In some embodiments, since WireGuard or other encryption method is a VPN protocol in tunnel encapsulation mode, the encapsulated portion can be removed after the header is removed, and the remaining data is encrypted message data of the original traffic data. Therefore, the preset clipping proportion can be set according to the actual situation to clip the message head of each encrypted message data packet in the message group.
In some embodiments, a preset exclusion ratio may be set to screen encrypted packet data packets in the packet group. For example, the preset exclusion ratio may be set to be 5%, and there are 100 encrypted packets in the packet group, so that the encrypted packets may be sorted from long to short or from short to long in the packet group according to the packet length, and then 5% of the total number of the encrypted packets in the group are removed at the head and the tail, that is, 5 encrypted packets are removed at the head and 5 encrypted packets are removed at the tail, so as to remove the maximum value and the minimum value, and eliminate the possibility that the abnormal value affects the classification result.
Step S302, dividing the added message length of each encrypted message data packet by the message number of the encrypted message data packet in the message group according to the message length of each encrypted message data packet after screening to obtain the average message length.

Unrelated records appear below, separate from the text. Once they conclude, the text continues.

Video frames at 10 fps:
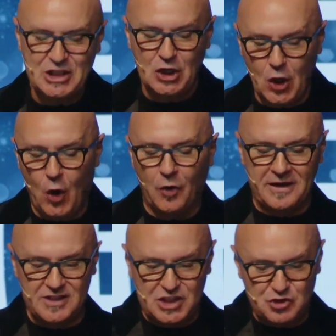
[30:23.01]
glory
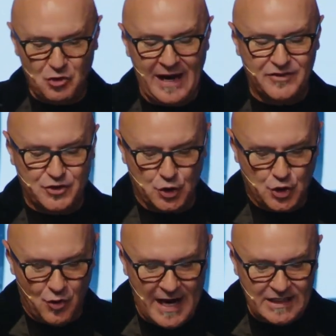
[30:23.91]
and strength to
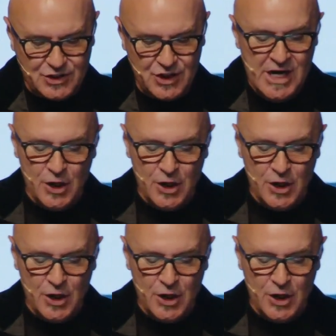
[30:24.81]
Christ,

In some embodiments, after screening each encrypted packet in each packet, all the encrypted packets may be added to obtain a sum divided by the number of encrypted packets in the corresponding packet, so as to obtain an average packet length, so as to facilitate subsequent drawing of the segment image. In some embodiments, the average message length may be directly taken as the high of the group sub-images.
Step S303, comparing the reference length obtained by multiplying the average message length by the preset extraction ratio with the message length of each encrypted message data packet in the message group to obtain a comparison result.
In some embodiments, the preset extraction ratio is a ratio of valid bytes of each encrypted packet that can be adjusted. It can be understood that, in order to make the drawn fragment image remove the redundant portion, the fragment image is directly generated according to the effective portion, and the effective byte of the encrypted packet may be extracted by setting a preset extraction ratio. For example, the preset extraction ratio may be set to 60%, and then the average packet length may be multiplied by the reference length obtained by the preset extraction ratio, and compared with the packet length of each encrypted packet, so as to determine whether or not the encrypted packet may be completely extracted according to the reference length.
Step S304, determining the high of the sub-image of the message group according to the comparison result.
In some embodiments, if the comparison results indicate that the reference length is less than the message length of each encrypted message packet, the description may extract each encrypted message packet according to the reference length. If the comparison result represents that the reference length is greater than the message length of a certain encrypted message data packet, the condition that the byte length of the extracted encrypted message data packet is less than the reference length exists in extracting each encrypted message data packet according to the reference length is indicated, so that the drawing of a fragment image is affected, therefore, the message length of the encrypted message data packet with the shortest message length in the message group can be selected to be compared with the reference length, and the message length of the encrypted message data packet with the shortest message length is taken as the height of a sub-image of the message group if the reference length is greater than the message length of a certain encrypted message data packet, so that the extraction length of each encrypted message data packet in the message group is ensured to be equal.
Referring to fig. 9, in some embodiments, step S304 includes steps S401 to S402:
in step S401, if the comparison result indicates that no encrypted packet with a packet length shorter than the reference length exists in the packet group, the reference length is taken as the high of the sub-image of the packet group.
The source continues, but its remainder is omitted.